What is needed is an exact copy of the lines from the line holding "[0:00.89-0:01.78]" through the end of the material, with no other lines and no pictures.

<<<<

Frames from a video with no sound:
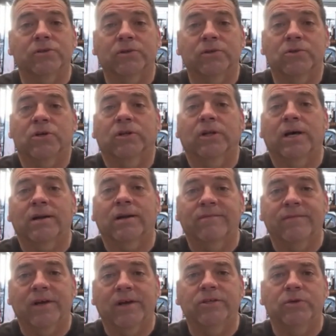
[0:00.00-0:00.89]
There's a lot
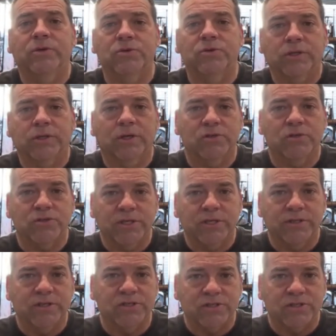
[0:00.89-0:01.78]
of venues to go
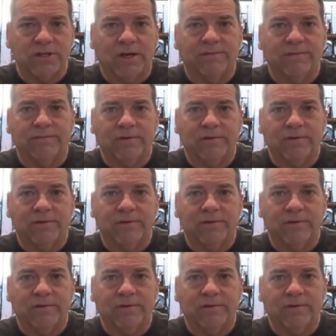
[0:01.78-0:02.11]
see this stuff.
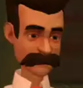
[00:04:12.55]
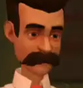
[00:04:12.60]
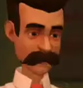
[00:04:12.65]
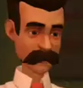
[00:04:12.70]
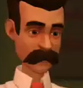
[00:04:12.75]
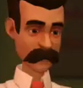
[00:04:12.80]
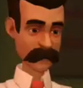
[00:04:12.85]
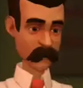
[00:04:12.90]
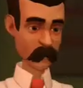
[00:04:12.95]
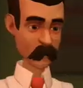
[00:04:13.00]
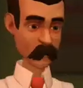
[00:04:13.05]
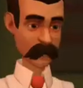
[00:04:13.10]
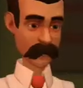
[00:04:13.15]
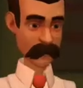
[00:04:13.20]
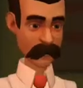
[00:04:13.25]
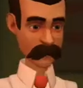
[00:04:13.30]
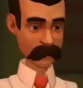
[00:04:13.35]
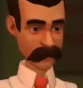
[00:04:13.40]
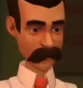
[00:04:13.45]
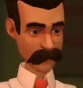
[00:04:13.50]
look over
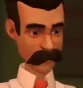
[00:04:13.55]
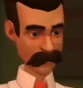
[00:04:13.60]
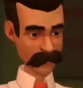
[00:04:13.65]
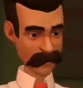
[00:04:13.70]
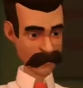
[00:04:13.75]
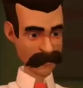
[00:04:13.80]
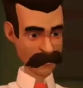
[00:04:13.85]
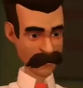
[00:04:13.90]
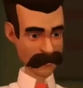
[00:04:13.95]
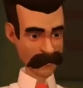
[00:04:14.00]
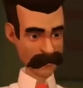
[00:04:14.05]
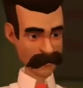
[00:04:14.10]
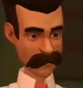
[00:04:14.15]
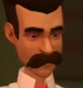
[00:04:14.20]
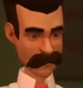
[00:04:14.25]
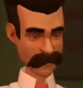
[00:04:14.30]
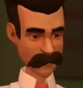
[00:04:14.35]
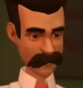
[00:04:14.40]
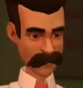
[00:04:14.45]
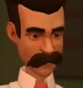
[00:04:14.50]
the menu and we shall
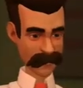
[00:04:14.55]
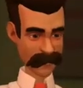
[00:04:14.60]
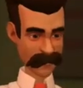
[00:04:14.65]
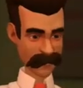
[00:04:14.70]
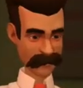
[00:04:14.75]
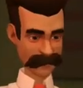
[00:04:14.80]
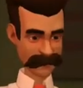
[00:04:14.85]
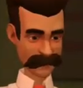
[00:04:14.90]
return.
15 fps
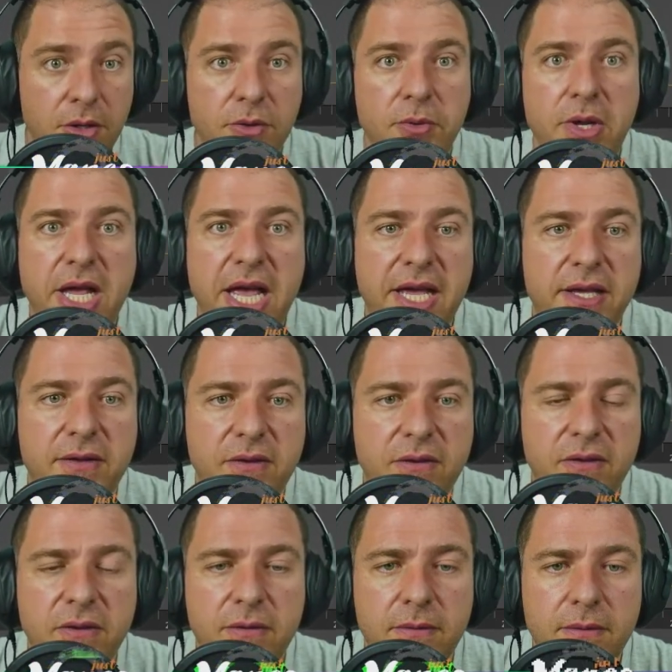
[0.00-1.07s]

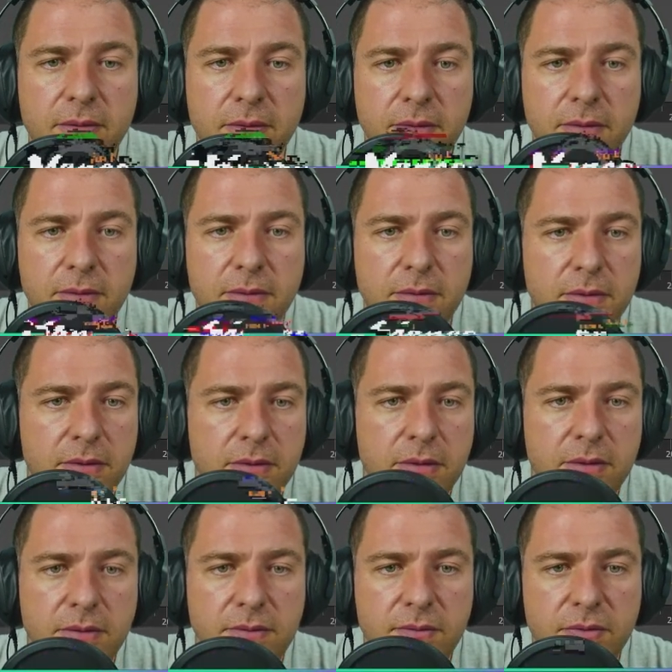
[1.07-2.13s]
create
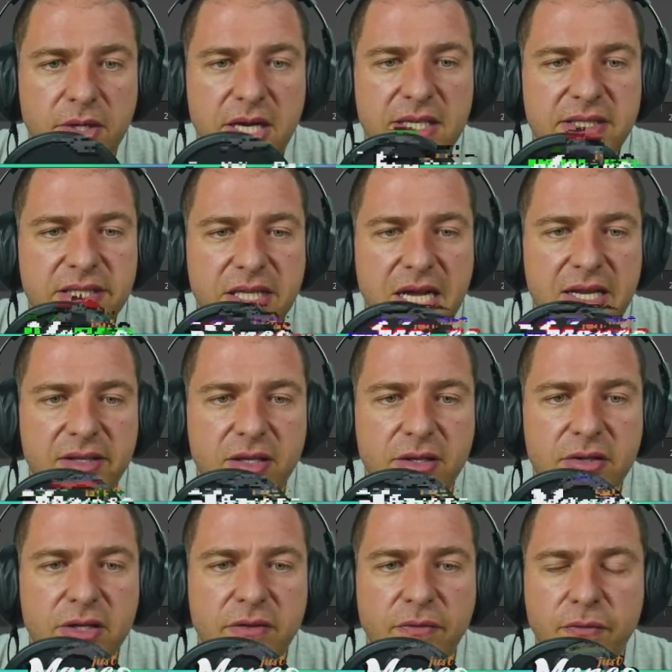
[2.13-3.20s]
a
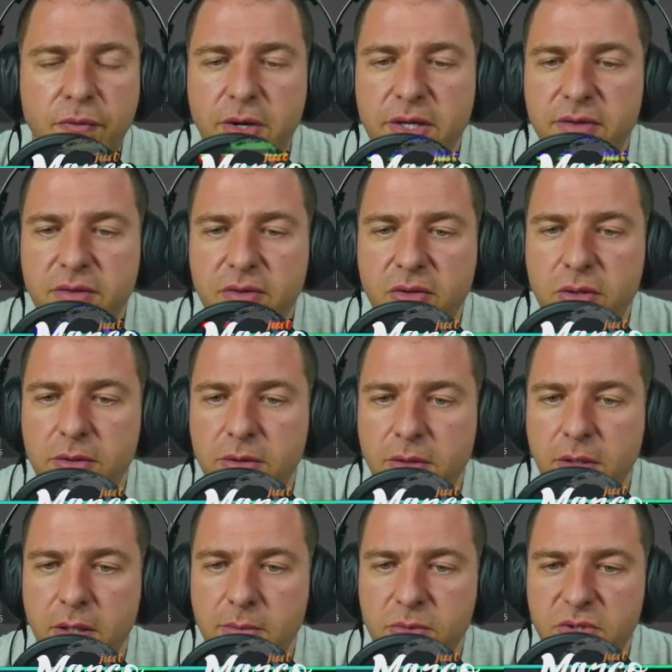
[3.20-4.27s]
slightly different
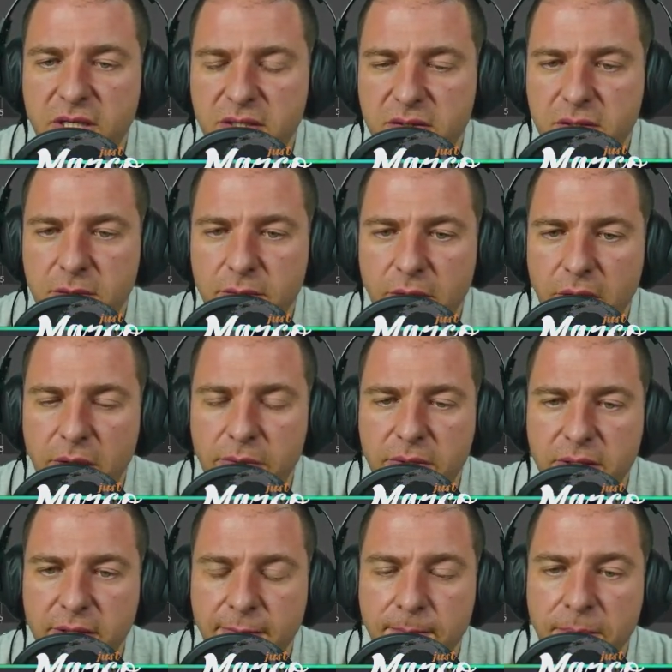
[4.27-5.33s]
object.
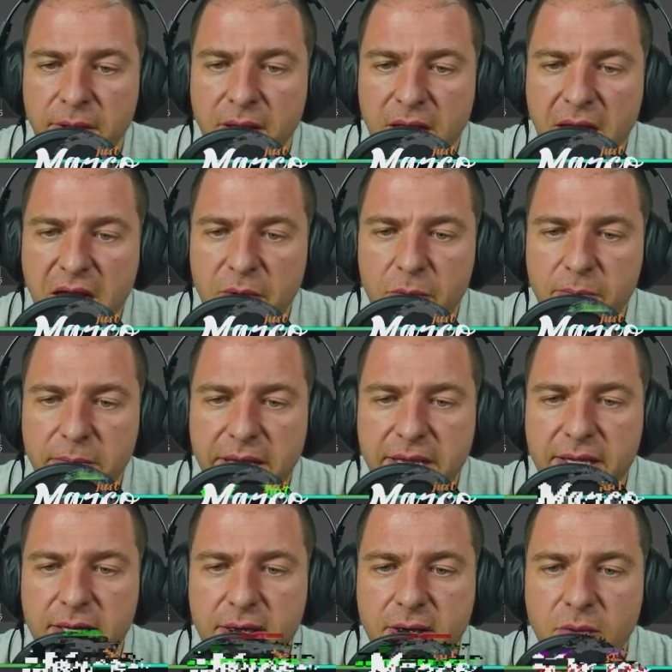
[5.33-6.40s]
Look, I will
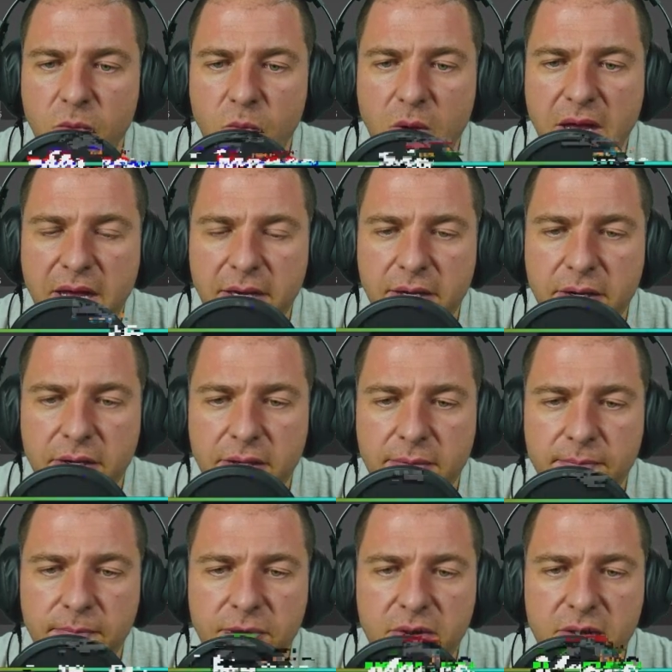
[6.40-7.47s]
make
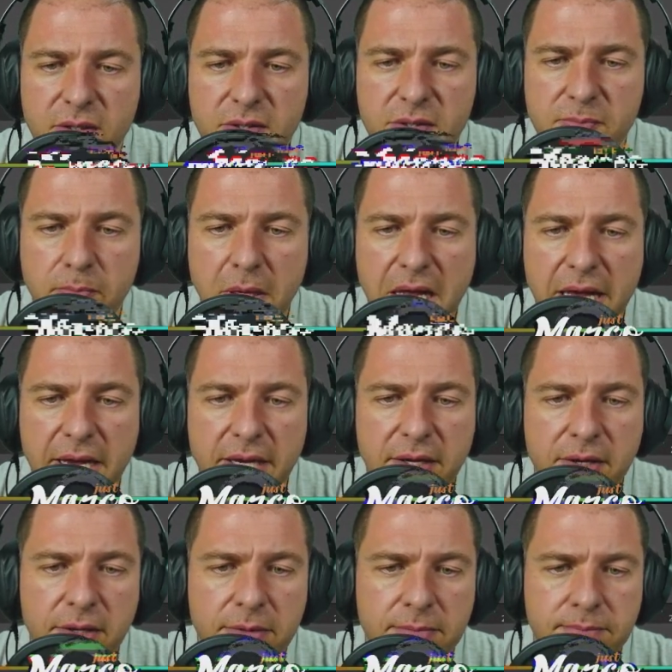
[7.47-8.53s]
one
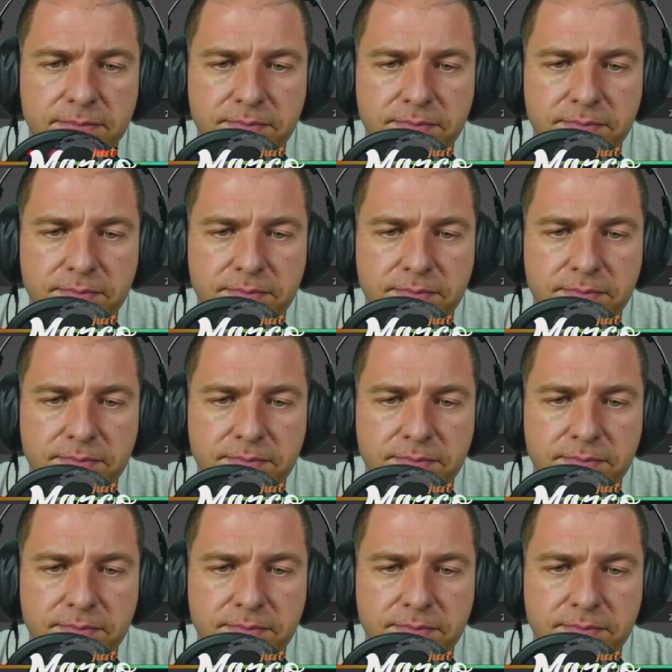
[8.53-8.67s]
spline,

>>>>

* Task output:
[0:00.89-0:01.78]
of venues to go
[0:01.78-0:02.11]
see this stuff.
[00:04:12.55]
[00:04:12.60]
[00:04:12.65]
[00:04:12.70]
[00:04:12.75]
[00:04:12.80]
[00:04:12.85]
[00:04:12.90]
[00:04:12.95]
[00:04:13.00]
[00:04:13.05]
[00:04:13.10]
[00:04:13.15]
[00:04:13.20]
[00:04:13.25]
[00:04:13.30]
[00:04:13.35]
[00:04:13.40]
[00:04:13.45]
[00:04:13.50]
look over
[00:04:13.55]
[00:04:13.60]
[00:04:13.65]
[00:04:13.70]
[00:04:13.75]
[00:04:13.80]
[00:04:13.85]
[00:04:13.90]
[00:04:13.95]
[00:04:14.00]
[00:04:14.05]
[00:04:14.10]
[00:04:14.15]
[00:04:14.20]
[00:04:14.25]
[00:04:14.30]
[00:04:14.35]
[00:04:14.40]
[00:04:14.45]
[00:04:14.50]
the menu and we shall
[00:04:14.55]
[00:04:14.60]
[00:04:14.65]
[00:04:14.70]
[00:04:14.75]
[00:04:14.80]
[00:04:14.85]
[00:04:14.90]
return.
15 fps
[0.00-1.07s]

[1.07-2.13s]
create
[2.13-3.20s]
a
[3.20-4.27s]
slightly different
[4.27-5.33s]
object.
[5.33-6.40s]
Look, I will
[6.40-7.47s]
make
[7.47-8.53s]
one
[8.53-8.67s]
spline,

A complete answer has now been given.